Transition is not simply the surgery and is not a simple process. To start, a patient must begin counseling sessions and undergo testing to be diagnosed as having “gender identity disorder.” Once that is official, hormone therapy begins. Taking female hormones encourages breast development, widens hips, inhibits facial hair growth and raises vocal pitch.
According to GLAAD, gender identity is a person’s internal sense of being male or female. For transgender people, their birth-assigned sex and their gender identity do not match. GLAAD deems gender identity disorder as an offensive diagnosis. However, at this time, it is a necessary diagnosis for transgender people to proceed with transition.
Phelps saw a VA therapist for three months. Through a three-hour test, other disorders such as bi-polar and depression needed to be ruled out.
The VA covers therapy and medications and will cover aftercare once Phelps has the surgery, but the VA will not cover the reassignment surgery. Phelps believes that will soon change.
“In the last few years, the VA changed so it would cover the therapy and the diagnosis,” Phelps said. “There’s so many in the VA system I wouldn’t be surprised if in the next few years they’ll have to cover the operation, too.”
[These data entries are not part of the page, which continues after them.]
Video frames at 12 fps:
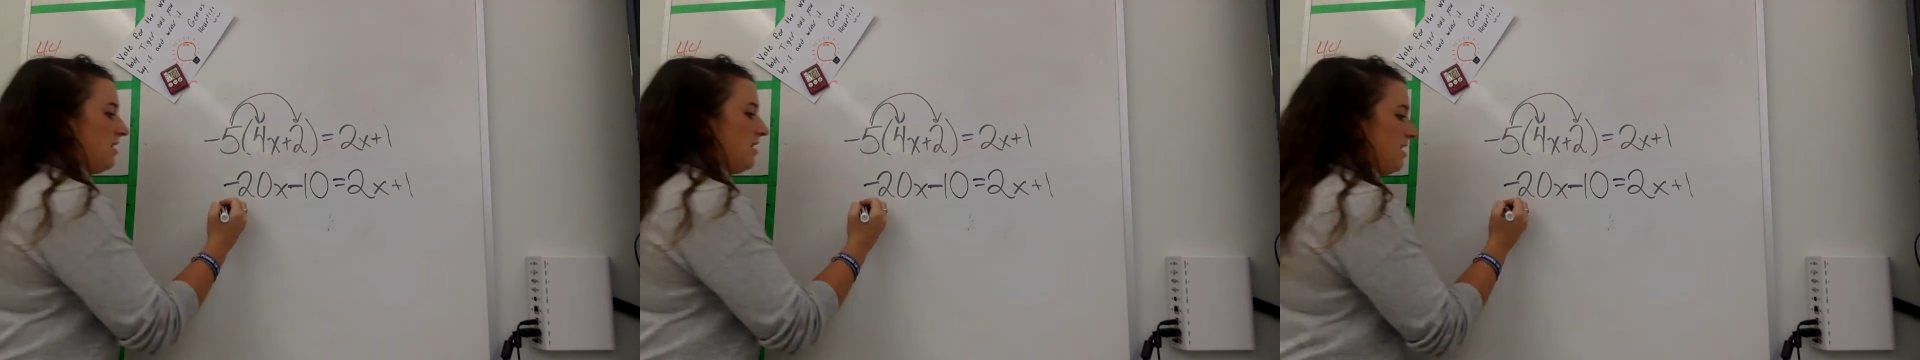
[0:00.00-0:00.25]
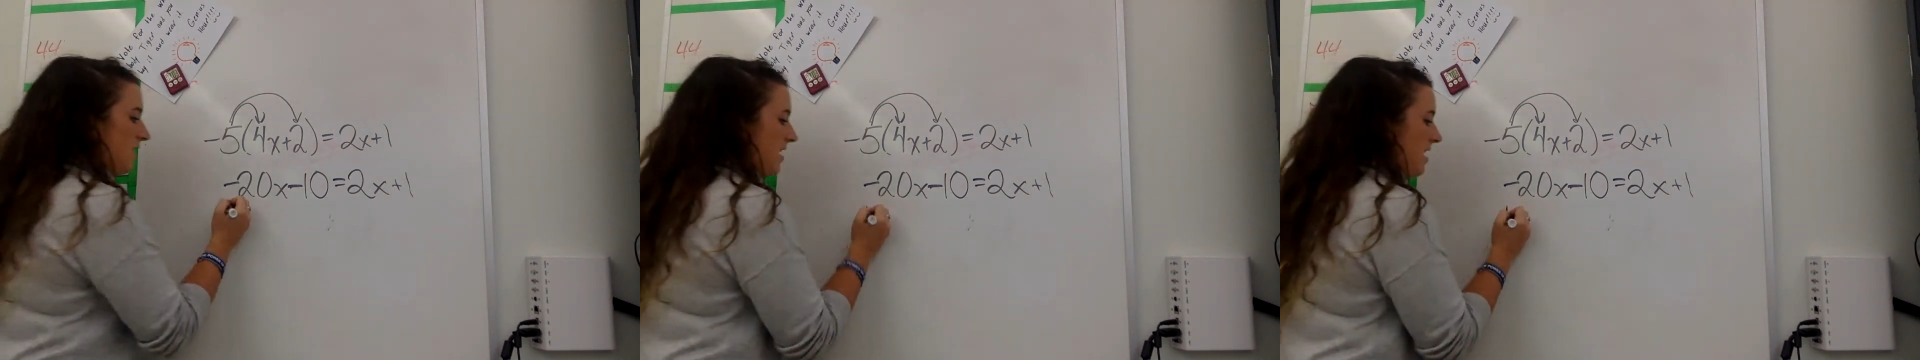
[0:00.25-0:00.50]

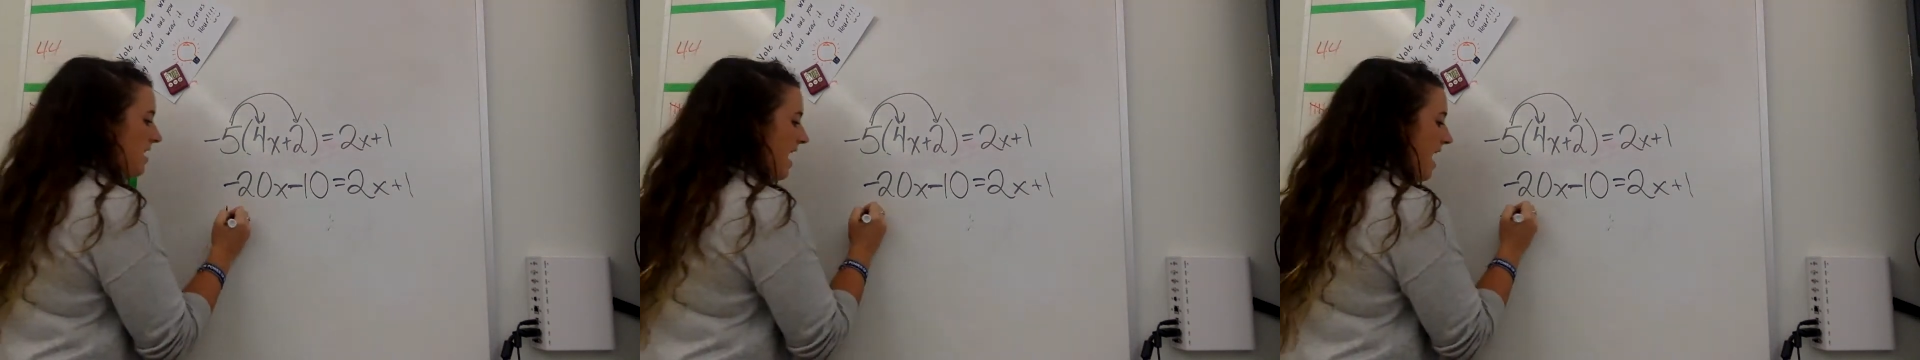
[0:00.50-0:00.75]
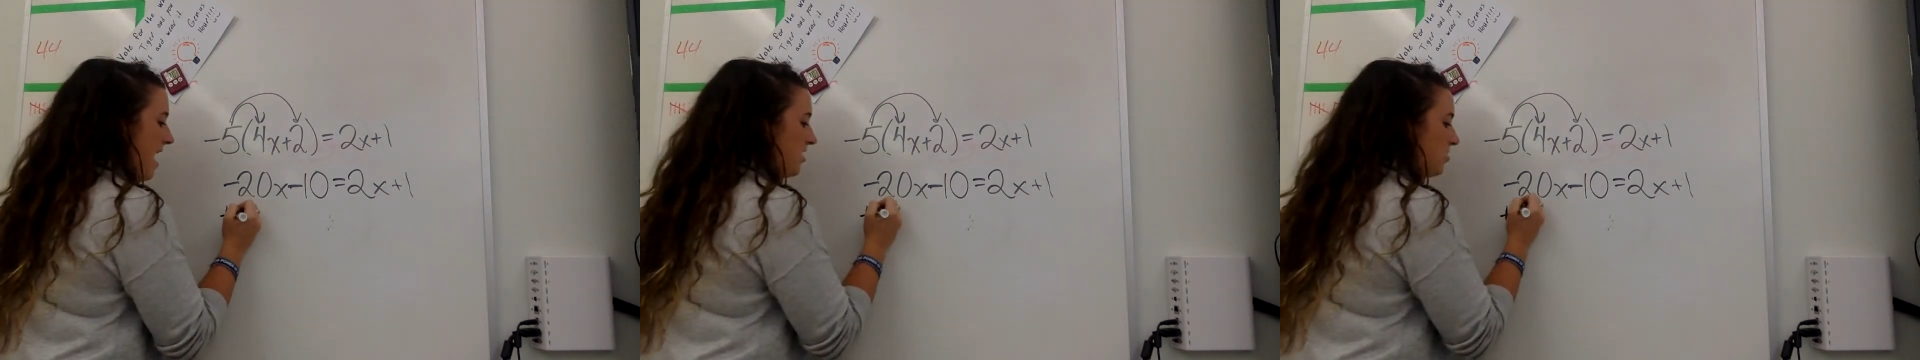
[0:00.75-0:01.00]
I can
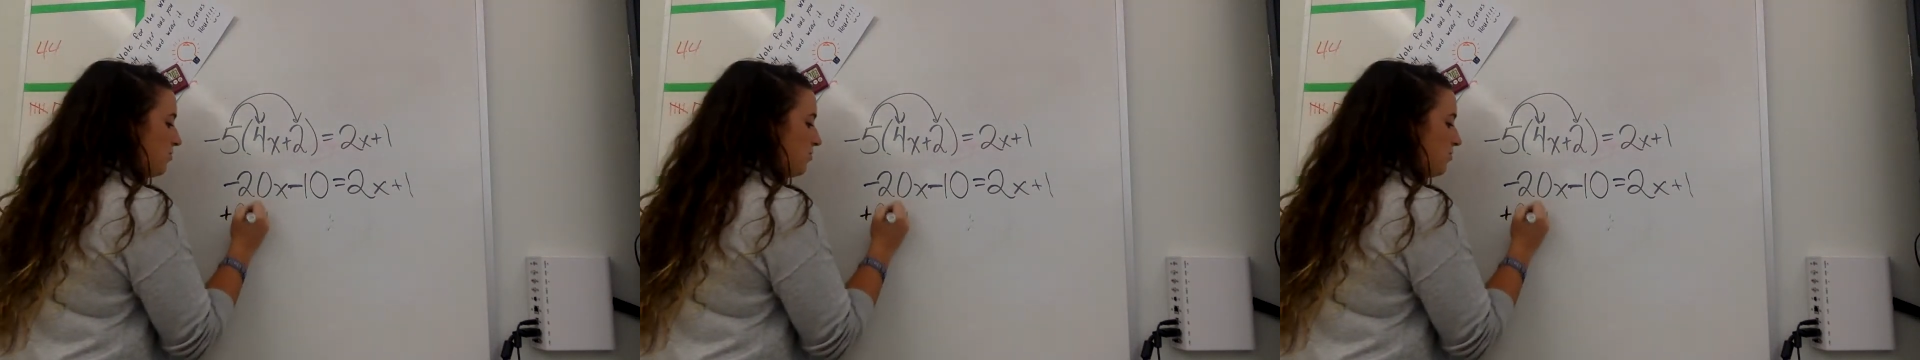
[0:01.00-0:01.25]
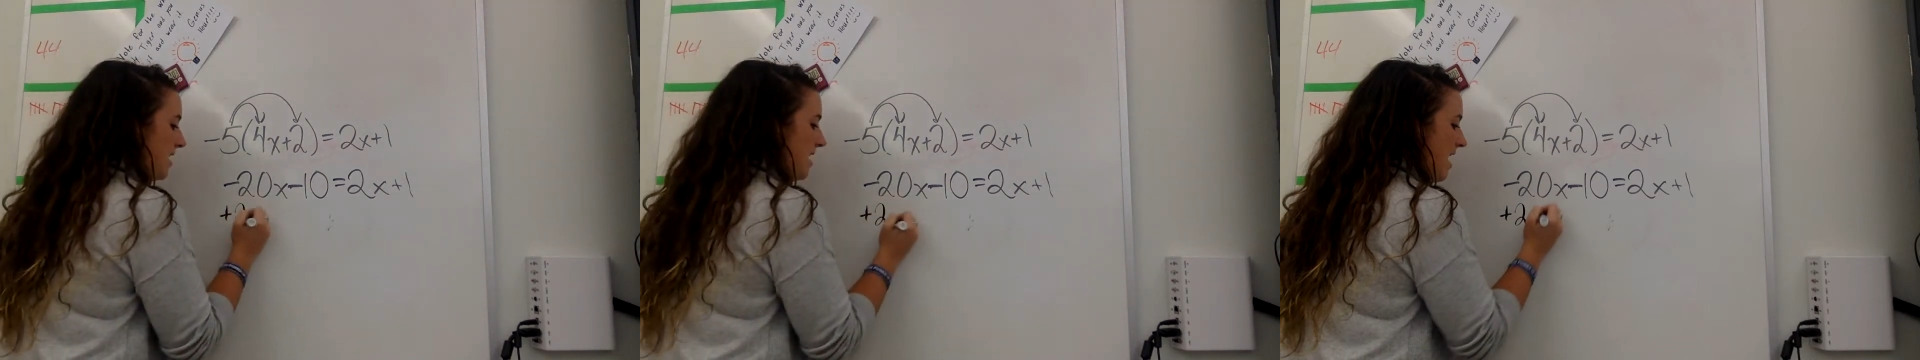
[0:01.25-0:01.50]
add
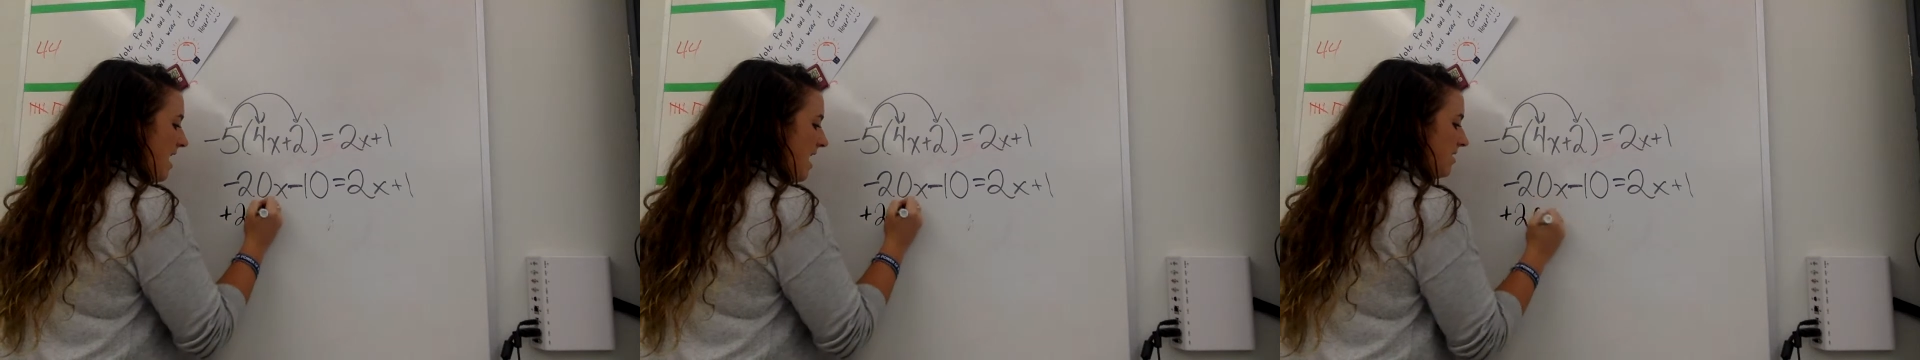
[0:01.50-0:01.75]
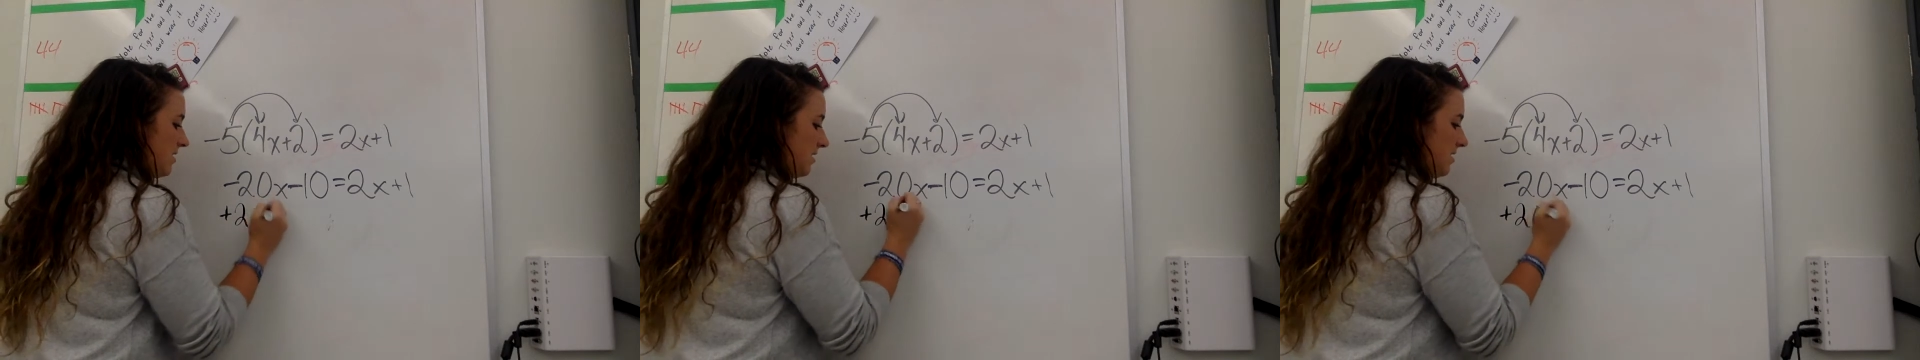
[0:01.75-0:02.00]

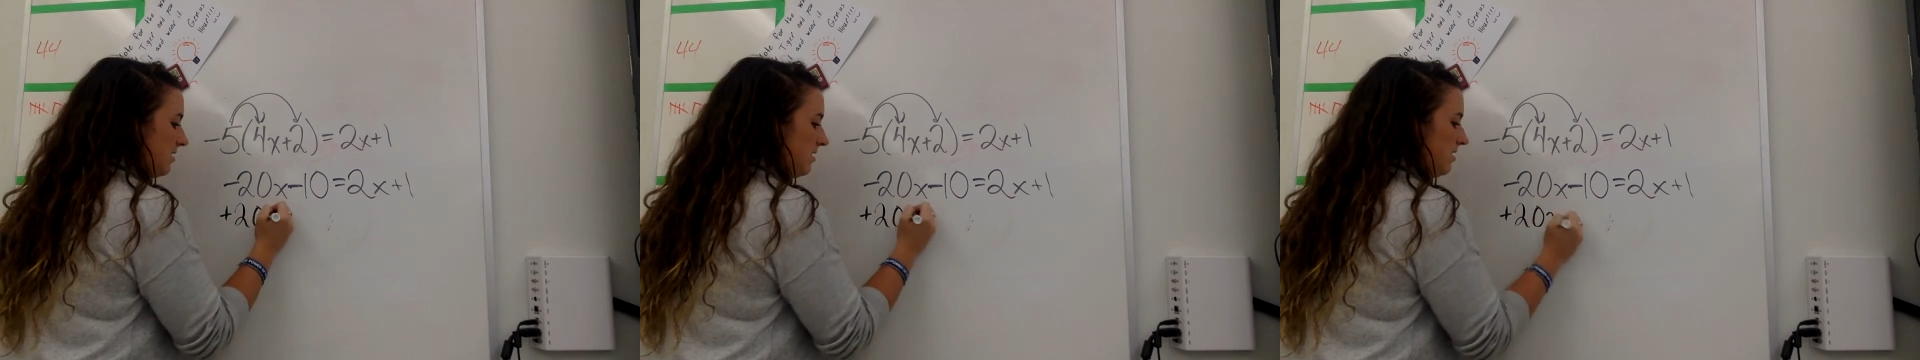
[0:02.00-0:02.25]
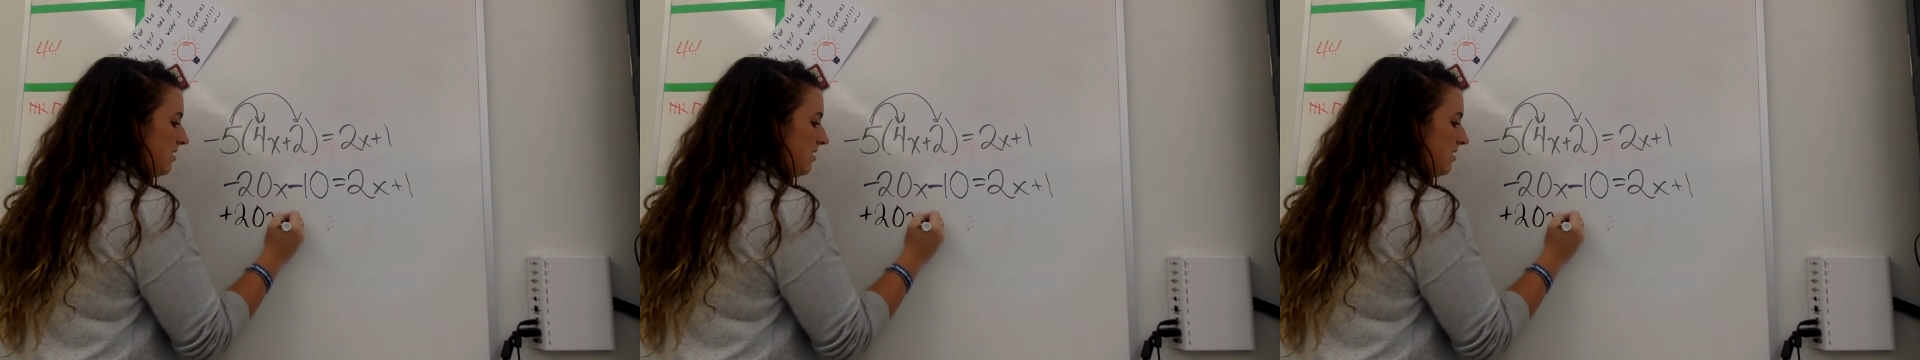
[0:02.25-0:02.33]
20x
The cost for a male to female surgery ranges between $7,000 and $24,000. A female to male reassignment surgery can cost more than $50,000.
Phelps said there are more people in her age group that are going through transition since it’s become more acceptable to be openly gay or lesbian. She knows of at least six people in northern Minnesota that are at some stage in the process. At the present time, Phelps considers herself approximately 40 to 50 percent through the transition.
Phelps doesn’t hide who she is in public, not even at work. She is a test driver for Roush Industries in Bemidji and is a recent hire at Anderson Fabrics in Blackduck.
Minnesota was the first of 17 states to enact a law prohibiting discrimination based on gender identity in employment, housing and public accommodations. Rhode Island, New Mexico, California, Maine, Illinois, Hawaii, Washington, New Jersey, Vermont, Oregon, Iowa, Colorado, Nevada, Connecticut, Massachusetts and Delaware followed suit.
Although she finds Bemidji to be a welcoming community, Phelps has heard some snide comments but hasn’t endured any threats of violence. She said she understands that some people are ignorant because they’ve grown up sheltered.
“I’m not doing this for attention,” Phelps said. “Although, it has brought attention.”
One of the greatest misconceptions that Phelps wants to correct is that most people think transgender people are gay or sex freaks. She said that’s not the case at all, that being transgender is a person’s state of mind.
“We’re just another person like anyone else,” Phelps said. “Don’t treat us special. Just treat us with respect.”